Iterations
This document tracks the major development iterations of the Outline Tool.
Each iteration represents a coherent shift in capability or structure, not a sprint fantasy or a marketing milestone.
The guiding rule has been:
Make the next change easy, not the next demo impressive.
Iteration 0 — Problem framing
Goal: Decide what this thing actually is.
Key decisions: - Offline-first - Tree-based outlining - Local ownership of data - No accounts, no sync, no cloud dependency
Rejected early: - “Second brain” framing - Task management features - Markdown-as-the-model - Web-first UI
Outcome: - Clear scope: an outline editor, not a life operating system.
Iteration 1 — Core domain model
Goal: Prove the outline model works without a UI.
Delivered:
- OutlineNode
- OutlineDocument
- Stable node IDs
- Depth-first traversal
- Child add/remove semantics
Characteristics: - No persistence - No serialization - No GUI
Success criteria: - You can build and mutate a tree - Tests are trivial and fast - Nothing depends on anything else
This iteration established the shape of the system.
Iteration 2 — Payloads and reconstruction
Goal: Make the model serializable without contaminating it.
Delivered:
- Canonical payload shape
- from_payload reconstruction
- Deterministic tree rebuilding
- ID preservation
Key decision: - Domain objects never validate payloads - Validation belongs outside the domain
This enabled persistence without corrupting the core model.
Iteration 3 — Application layer
Goal: Separate “what the user wants” from “how the tree works”.
Delivered:
- Use cases (CreateDocument, AddNode, etc.)
- Explicit request/response DTOs
- Repository abstraction
- Snapshot-based updates
Important shift: - UI no longer mutates the domain directly - All state changes flow through use cases
This is where the system stopped being a script and became an application.
Iteration 4 — Infrastructure (in-memory + serializers)
Goal: Touch the real world safely.
Delivered: - In-memory repository - JSON, YAML, Markdown, OPML, plaintext serializers - Round-trip guarantees - Serializer-specific validation rules
Key rule enforced: - Serializers produce and consume schema-valid payloads - Repositories only store validated payloads
At this point, the app could survive restarts (in principle).
Iteration 5 — GUI foundation (Toga)
Goal: Get something on screen without destroying the architecture.
Delivered: - Toga application shell - Main window - Status bar - Document rendering
Deliberate limitations: - No editing yet - No selection logic - No drag-and-drop
The UI was intentionally boring.
Iteration 6 — MVC GUI + controllers
Goal: Make the GUI testable.
Delivered: - Explicit controllers - Passive views - Fakeable dialog interfaces - Controller-level unit tests
Critical change: - Views stopped “doing things” - Controllers became the only place where intent is interpreted
This iteration prevented UI entropy later.

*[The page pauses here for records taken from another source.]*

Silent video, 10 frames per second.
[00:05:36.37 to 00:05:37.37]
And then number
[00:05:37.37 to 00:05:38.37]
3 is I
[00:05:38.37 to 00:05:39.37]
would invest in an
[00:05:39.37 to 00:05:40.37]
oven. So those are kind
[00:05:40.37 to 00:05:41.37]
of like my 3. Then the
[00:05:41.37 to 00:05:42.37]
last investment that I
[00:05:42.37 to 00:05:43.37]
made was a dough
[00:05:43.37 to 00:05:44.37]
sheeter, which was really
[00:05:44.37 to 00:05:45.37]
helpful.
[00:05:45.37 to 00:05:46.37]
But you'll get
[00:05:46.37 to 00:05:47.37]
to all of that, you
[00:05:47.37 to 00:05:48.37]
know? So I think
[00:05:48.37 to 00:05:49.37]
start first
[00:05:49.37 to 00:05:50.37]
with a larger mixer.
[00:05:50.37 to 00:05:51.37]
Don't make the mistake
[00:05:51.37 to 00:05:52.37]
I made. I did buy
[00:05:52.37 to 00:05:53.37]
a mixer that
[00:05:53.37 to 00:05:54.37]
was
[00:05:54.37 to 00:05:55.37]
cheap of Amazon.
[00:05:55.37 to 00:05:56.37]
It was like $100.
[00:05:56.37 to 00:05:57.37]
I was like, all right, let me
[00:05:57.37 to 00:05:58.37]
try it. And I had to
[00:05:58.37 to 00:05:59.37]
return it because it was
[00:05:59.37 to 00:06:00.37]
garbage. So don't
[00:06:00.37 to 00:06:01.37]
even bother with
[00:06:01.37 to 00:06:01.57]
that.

Iteration 7 — Tree widget + selection
Goal: Make the outline feel like an outline.
Delivered: - Tree-based document view - Node selection - Selection callbacks - Controller-managed selection state
Important decision: - Selection is not domain state - Selection belongs to the presentation layer
This unlocked meaningful node operations.
Iteration 8 — Node operations (rename, delete)

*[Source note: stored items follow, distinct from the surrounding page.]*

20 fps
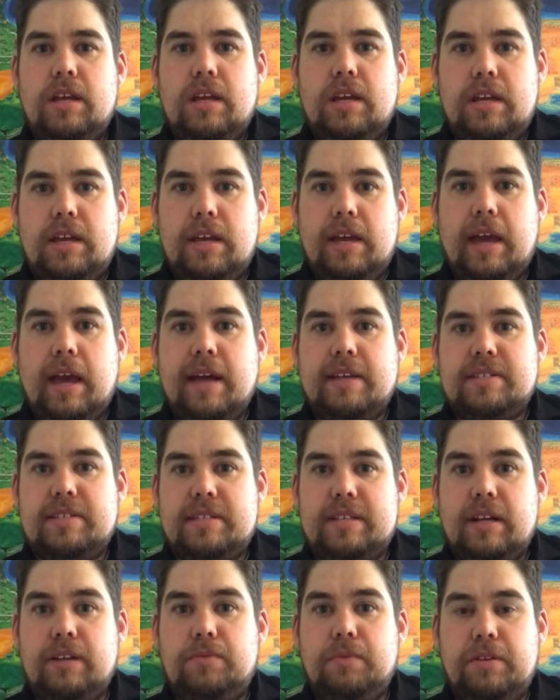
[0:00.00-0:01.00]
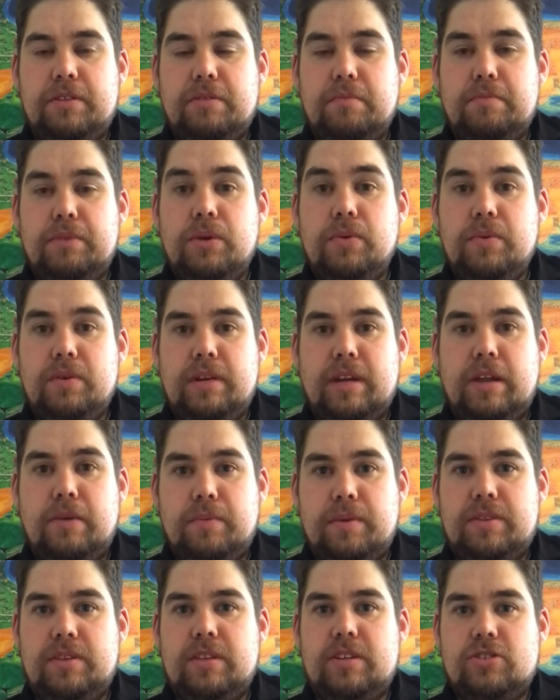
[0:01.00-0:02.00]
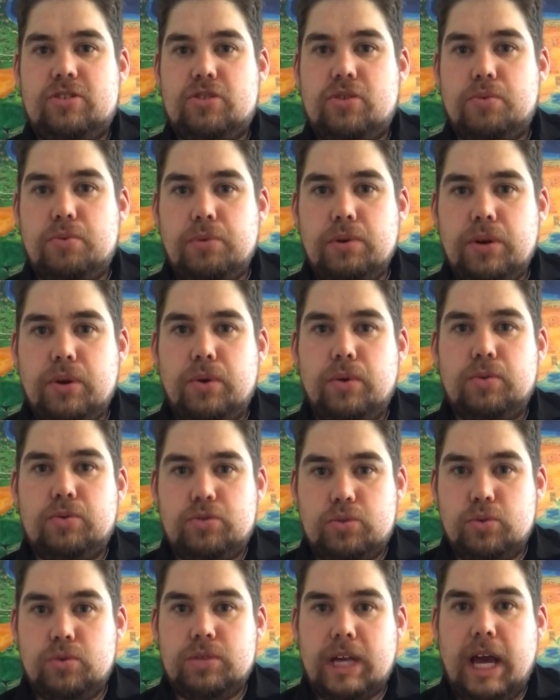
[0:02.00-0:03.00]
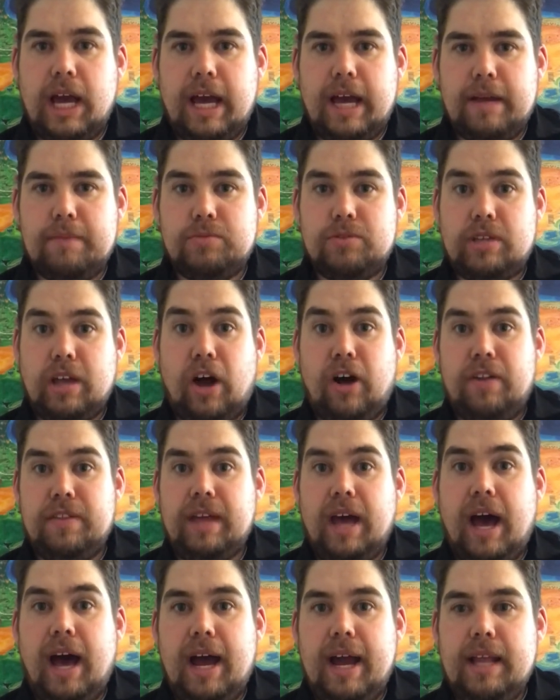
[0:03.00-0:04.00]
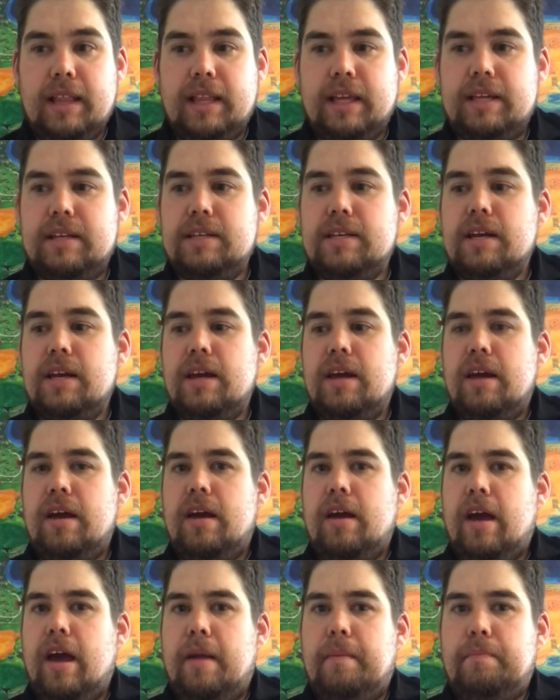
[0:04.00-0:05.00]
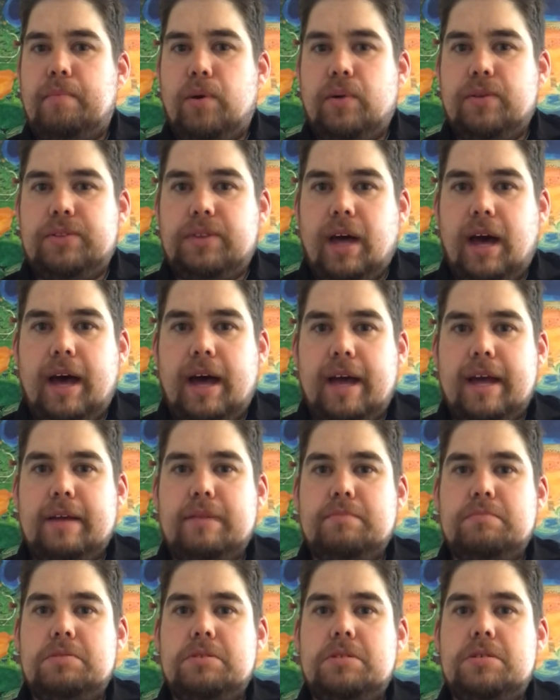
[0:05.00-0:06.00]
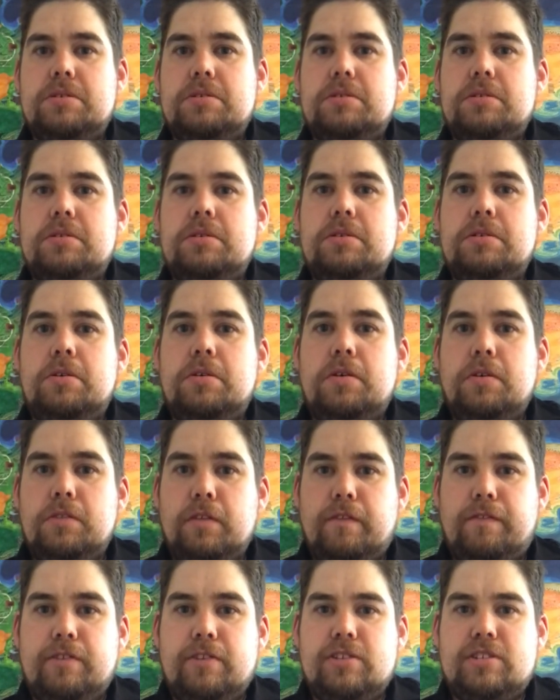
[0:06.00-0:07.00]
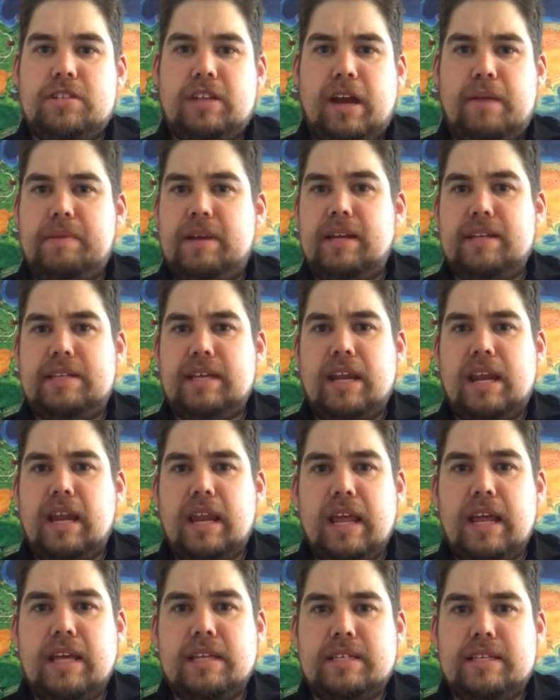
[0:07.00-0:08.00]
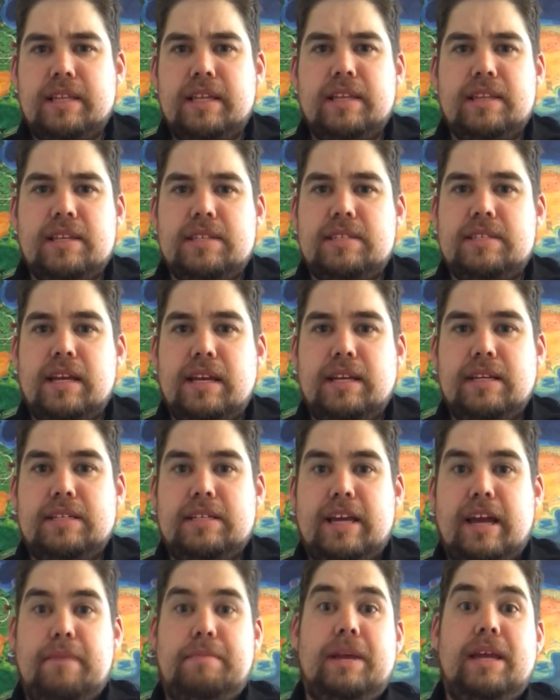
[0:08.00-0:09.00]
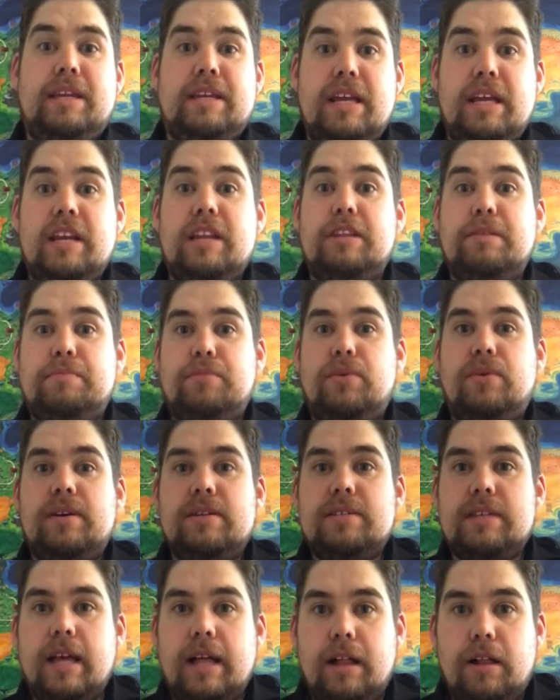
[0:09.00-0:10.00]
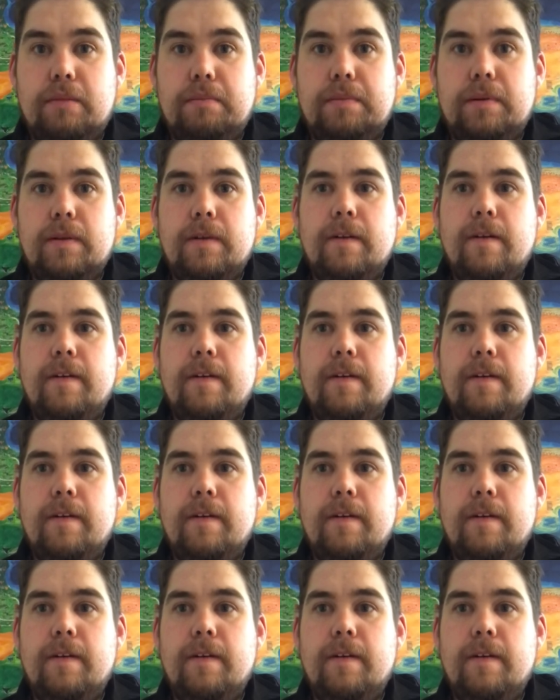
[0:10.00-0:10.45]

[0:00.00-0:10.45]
he has dealt with a mutiny with this crew 2 times on the island, and both times, the first time he did it easily, the second time he needed the boy's help.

Goal: Enable real editing.
Delivered: - Rename node - Delete node (with confirmation) - Root-protection rules - Snapshot reloads after mutation
Design choice: - Controllers never mutate DTOs in-place - Every operation reloads a fresh snapshot
This avoids subtle state corruption.
Iteration 9 — Commands and shortcuts
Goal: Make the app usable without menus.
Delivered: - Menu commands for all operations - Keyboard shortcuts - Controller-driven command handlers
The UI became functional instead of decorative.
Iteration 10 — Documentation and stabilization
Goal: Make the system legible to future you.
Delivered: - Architecture documentation - User guide - API overview - Iteration history (this file)
Focus: - Explain why, not just what - Capture decisions while they’re still fresh
What comes next (deliberately vague)
Possible future iterations: - Filesystem-backed repository - Autosave - Drag-and-drop reordering - Persistent collapsed/expanded state - Undo/redo - CLI parity
None of these are guaranteed. All of them are now possible without a rewrite.
What never changes
Across all iterations: - Domain remains pure - Use cases remain explicit - Infrastructure remains replaceable - Controllers remain testable - UI remains dumb
If any future change violates these, it’s probably the wrong change.